Data Hazards - CS 61C Course Notes

1Learning Outcomes¶

Given instruction sequences and a processor architecture, identify potential control hazards.
Explain why a write-then-read register file reduces pipeline stalls due to potential data hazards.
Explain how forwarding (i.e., bypassing) reduces pipeline stalls due to potential data hazards.
Implement two forwarding paths, one from MEM to EX and one from WB to EX, in the five-stage pipelined processor.
Explain why data hazards involving load instructions in a given instruction sequence can incur an inevitable pipeline stall.

🎥 Lecture Video: Data Hazards

🎥 Lecture Video: Load Data Hazard

Data hazard: Instructions have data dependencies, and some instructions must wait for previous instructions to complete—otherwise outdated values would be used in computation.

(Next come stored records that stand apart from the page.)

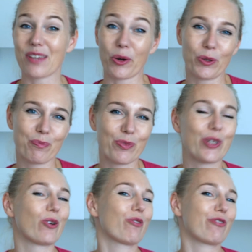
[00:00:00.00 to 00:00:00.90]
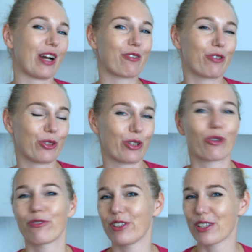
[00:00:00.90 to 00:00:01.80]
So, your Frankfurter
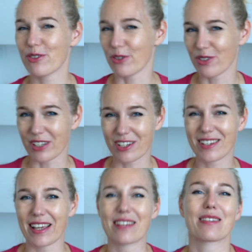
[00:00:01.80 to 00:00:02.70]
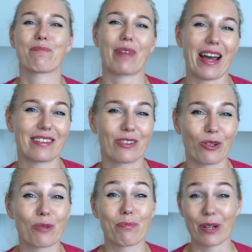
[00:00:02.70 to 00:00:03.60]
or Wiener sausage tastes bland
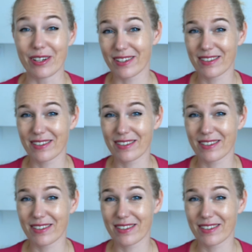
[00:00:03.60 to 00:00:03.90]
or burst?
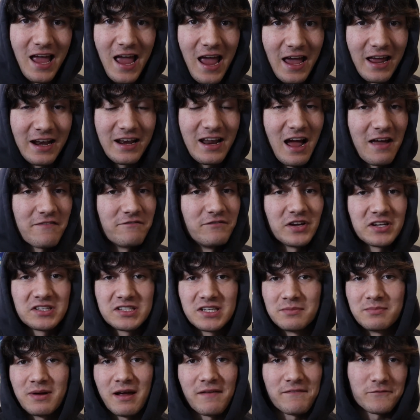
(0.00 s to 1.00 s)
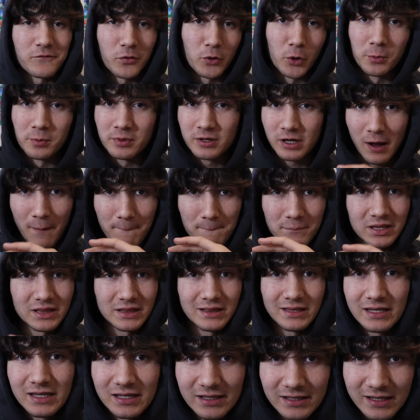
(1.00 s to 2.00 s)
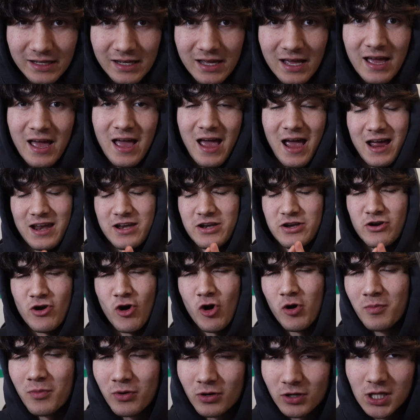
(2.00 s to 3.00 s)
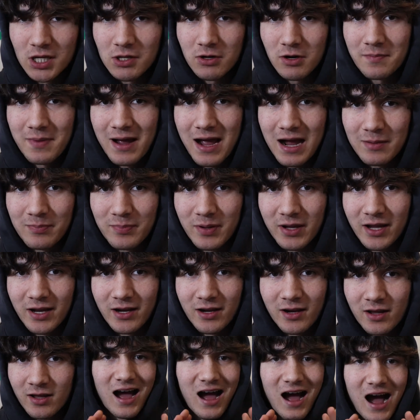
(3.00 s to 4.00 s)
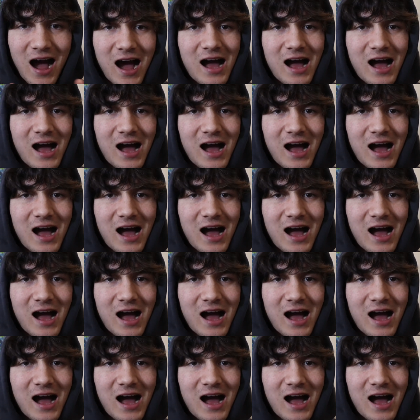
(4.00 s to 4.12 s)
and I fixed up my form completely, had no more lower back pain.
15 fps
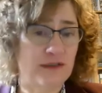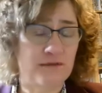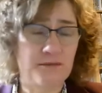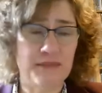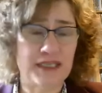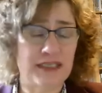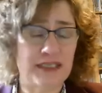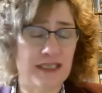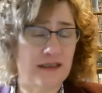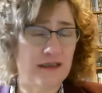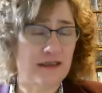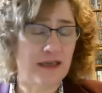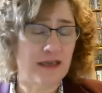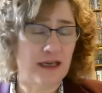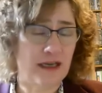missing
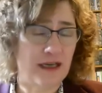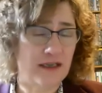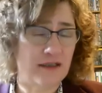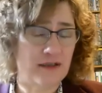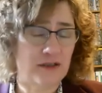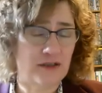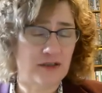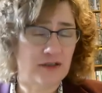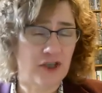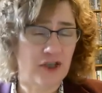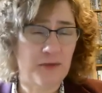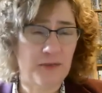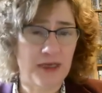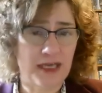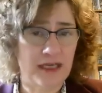so
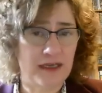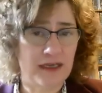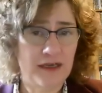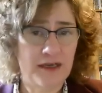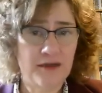many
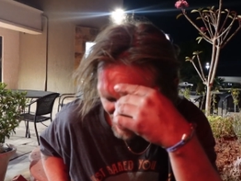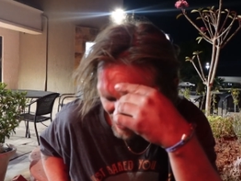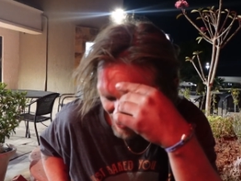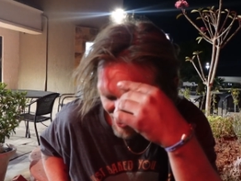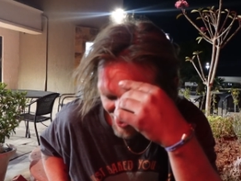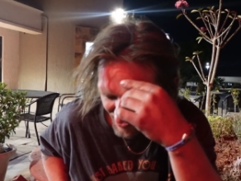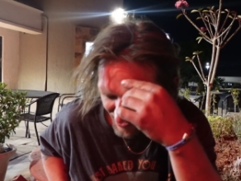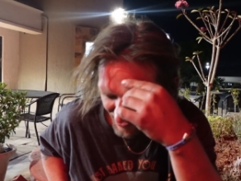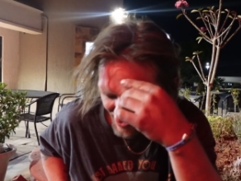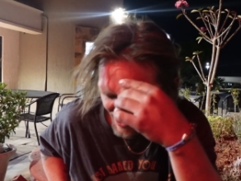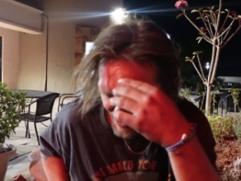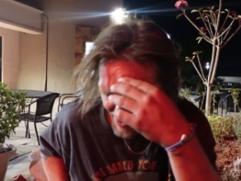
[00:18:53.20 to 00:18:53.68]
I
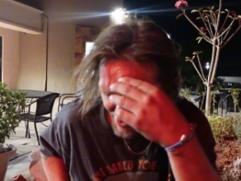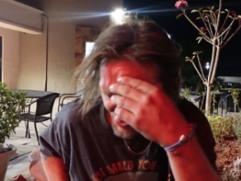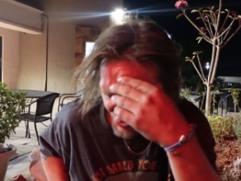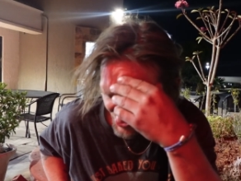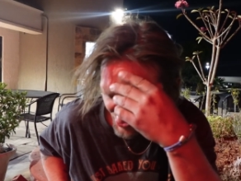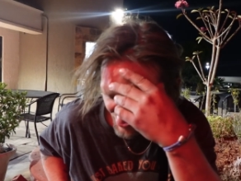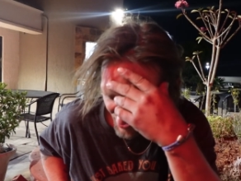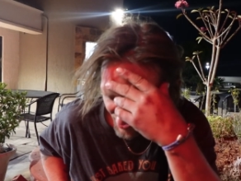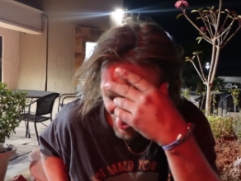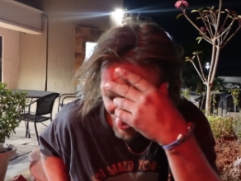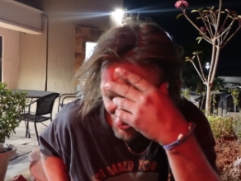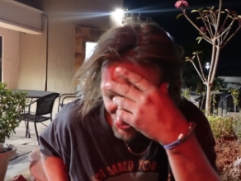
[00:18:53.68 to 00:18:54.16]
don't know. I guess
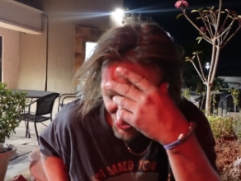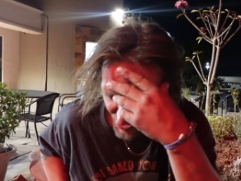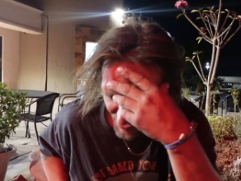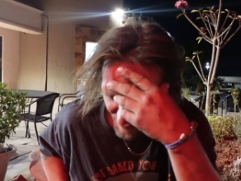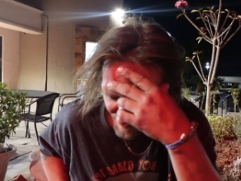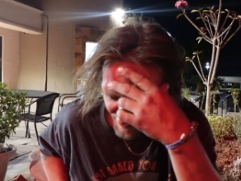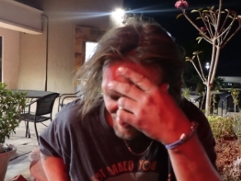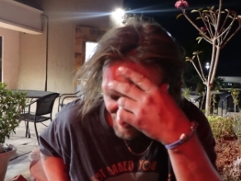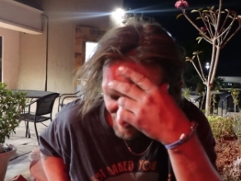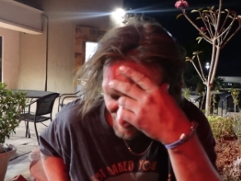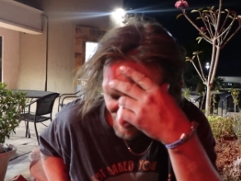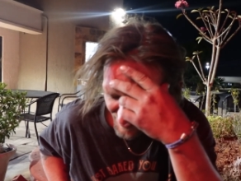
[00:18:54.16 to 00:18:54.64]
there are
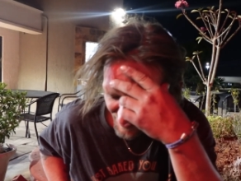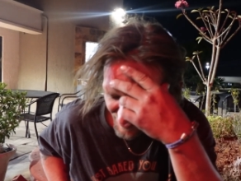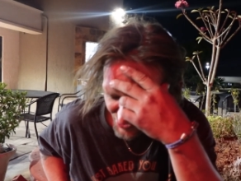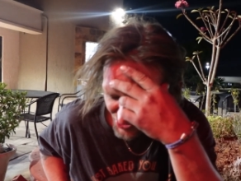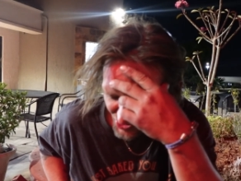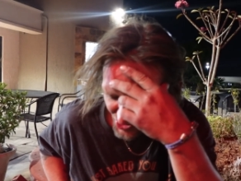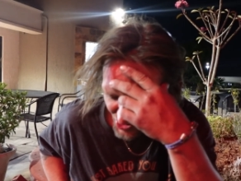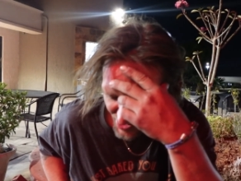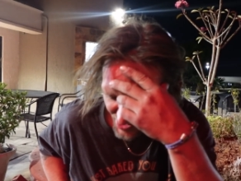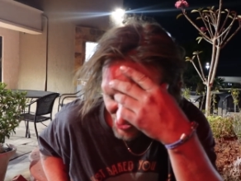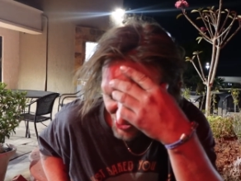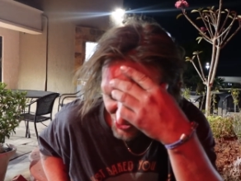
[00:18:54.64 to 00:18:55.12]
some
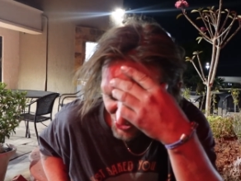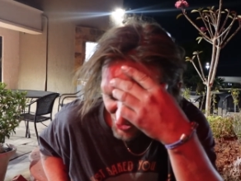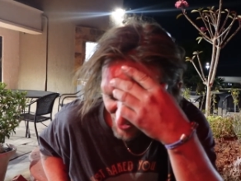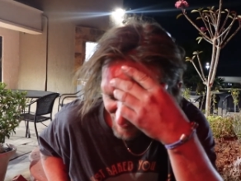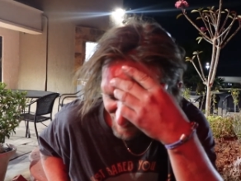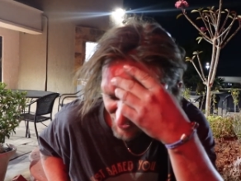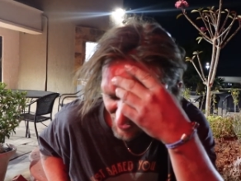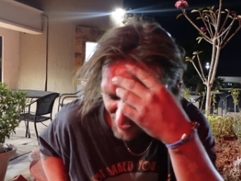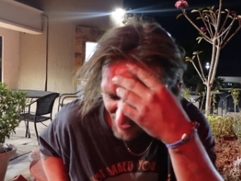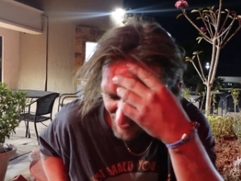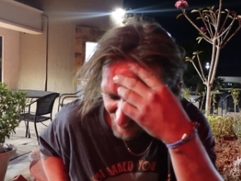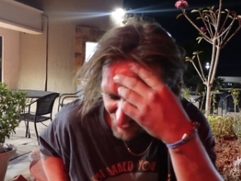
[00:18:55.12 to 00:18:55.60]
chicks
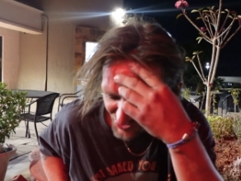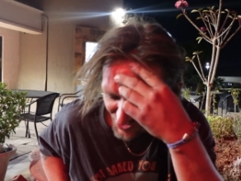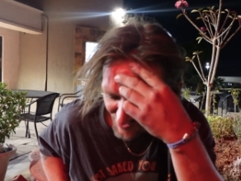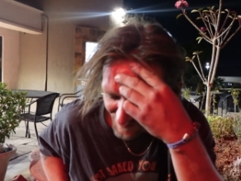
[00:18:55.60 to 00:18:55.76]
sometimes.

Data hazards occur because instructions read from and write to the same registers and memory. From P&H 4.6:

Suppose you found a sock at the folding station for which no match existed. One possible strategy is to run down to your room and search through your clothes bureau to see if you can find the match. Obviously, while you ar edoing the search, loads that have completed drying are ready to fold and those that have finished are ready to dry.

In this section, we discuss how the five-stage pipelined processor can be modified to mitigate performance hits due to data hazards.

Consider the following waterfall diagram in Table 1. The add and sub instructions have a data hazard because the former writes to and the latter reads from register s0.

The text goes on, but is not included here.